All this works. Where things don't work so well is in the depths of space, in the hard sci-fi regions of the galaxy, where we meet a financial conglomerate that's willing to start devastating wars and recessions so long as it helps line their pockets. The anger at corporate greed is again very Davies, but none of this is very interesting. I work in finance, and frankly, hearing old men in space talk about it isn't any more exciting than hearing old men on Earth talk about it. Some middling performances by the many cast members in these scenes don't help. The Tungsten Warriors, while they sound cool, are faceless brutes, and while that's kind of the point of them, it's again pretty dull.

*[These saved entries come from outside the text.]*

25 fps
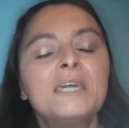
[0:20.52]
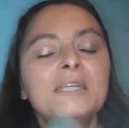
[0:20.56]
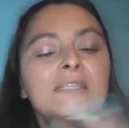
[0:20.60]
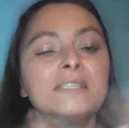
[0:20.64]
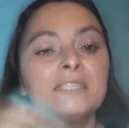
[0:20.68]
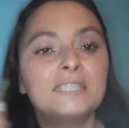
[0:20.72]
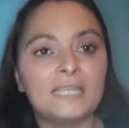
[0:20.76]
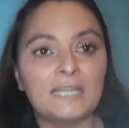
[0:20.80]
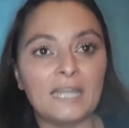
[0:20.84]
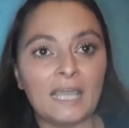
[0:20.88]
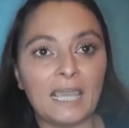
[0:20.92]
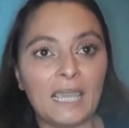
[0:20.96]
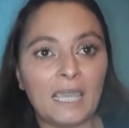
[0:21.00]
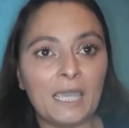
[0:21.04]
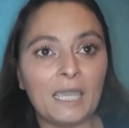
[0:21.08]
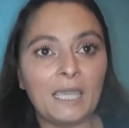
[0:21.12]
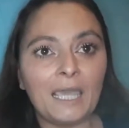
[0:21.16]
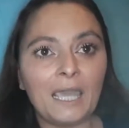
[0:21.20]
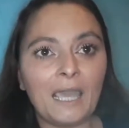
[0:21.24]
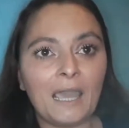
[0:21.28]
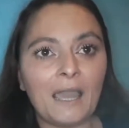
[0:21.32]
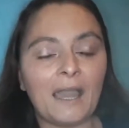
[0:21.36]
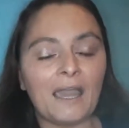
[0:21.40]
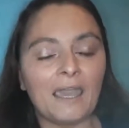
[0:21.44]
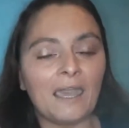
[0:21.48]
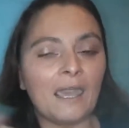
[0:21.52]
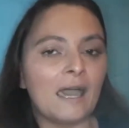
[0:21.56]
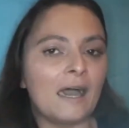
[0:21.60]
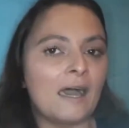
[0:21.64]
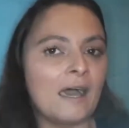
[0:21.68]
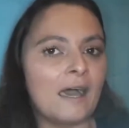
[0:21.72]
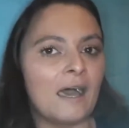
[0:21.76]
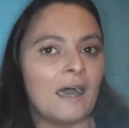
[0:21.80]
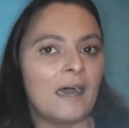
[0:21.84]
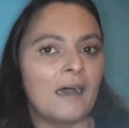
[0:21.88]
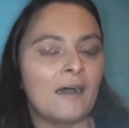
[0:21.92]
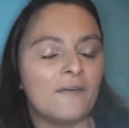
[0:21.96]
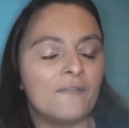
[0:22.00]
Today I
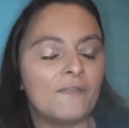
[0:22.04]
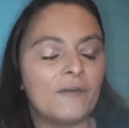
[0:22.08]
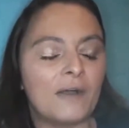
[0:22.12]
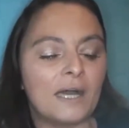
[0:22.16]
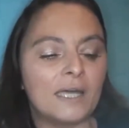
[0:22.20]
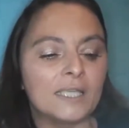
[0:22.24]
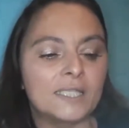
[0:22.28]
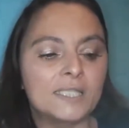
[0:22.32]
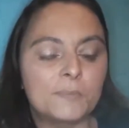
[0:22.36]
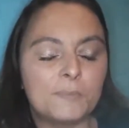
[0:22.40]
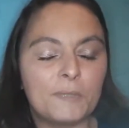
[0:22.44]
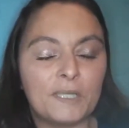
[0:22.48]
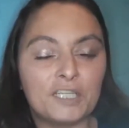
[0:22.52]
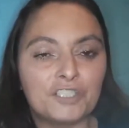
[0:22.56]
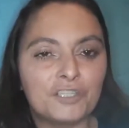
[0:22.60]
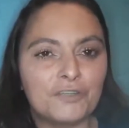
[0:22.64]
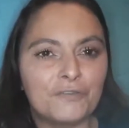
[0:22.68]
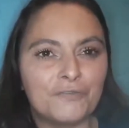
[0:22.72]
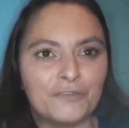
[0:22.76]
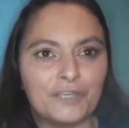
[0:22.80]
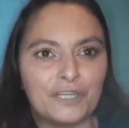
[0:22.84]
have a special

Sadly, the worst element of this is the eponymous Hodiac. From the same school of meaningless names as the Borad and the Lukoser, the Hodiac is one half of a being, separated in time and space. One soul in two bodies, reincarnated over and over, with nothing actually in common or to do with each other and, therefore, ultimately meaning nothing. Laurie Kynaston is giving it his best, I'm sure, but he isn't good enough to make the portentous sci-fi dialogue sound anything but risible. I do like the idea of a powerful space villain obsessed with the Doctor's coat, though.

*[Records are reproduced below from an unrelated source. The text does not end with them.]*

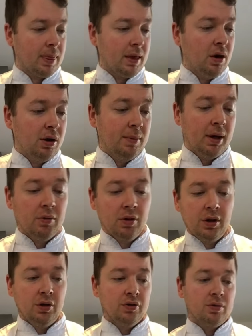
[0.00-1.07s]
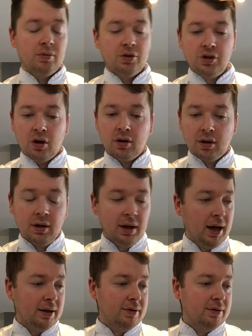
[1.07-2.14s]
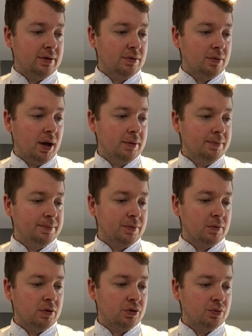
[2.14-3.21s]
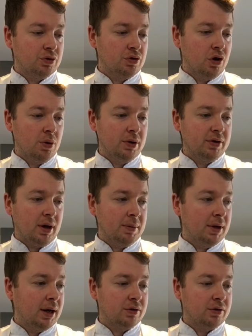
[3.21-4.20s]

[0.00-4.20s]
or you might want to use some chocolate colettes as well with some strawberries. That'd be a nice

A big failing with the production is clearly that only the first half is actually by Davies. There never was a script of the second episode, since it never got commissioned, although there were copious notes from which Scott Handcock wrote a new script. But with Handcock, one of BF's jobbing writers, creating the whole second half and adapting the first, it all becomes pretty standard Big Finish filler. That the Hodiac plot collides with an takes over the Maitlands' plot for much of the second half doesn't help either, since it sees the more interesting material reduced to make way for dull sci-fi nonsense.
Even though Davies's material is clearly better than Handcock's, it's still very obviously the early work of a promising young writer who hadn't quite found his voice or polished his skills. At the end of the day, for all the work the cast are putting into it, Hodiac is simply rather lifeless, and is more interesting as a historical document than an entertaining adventure.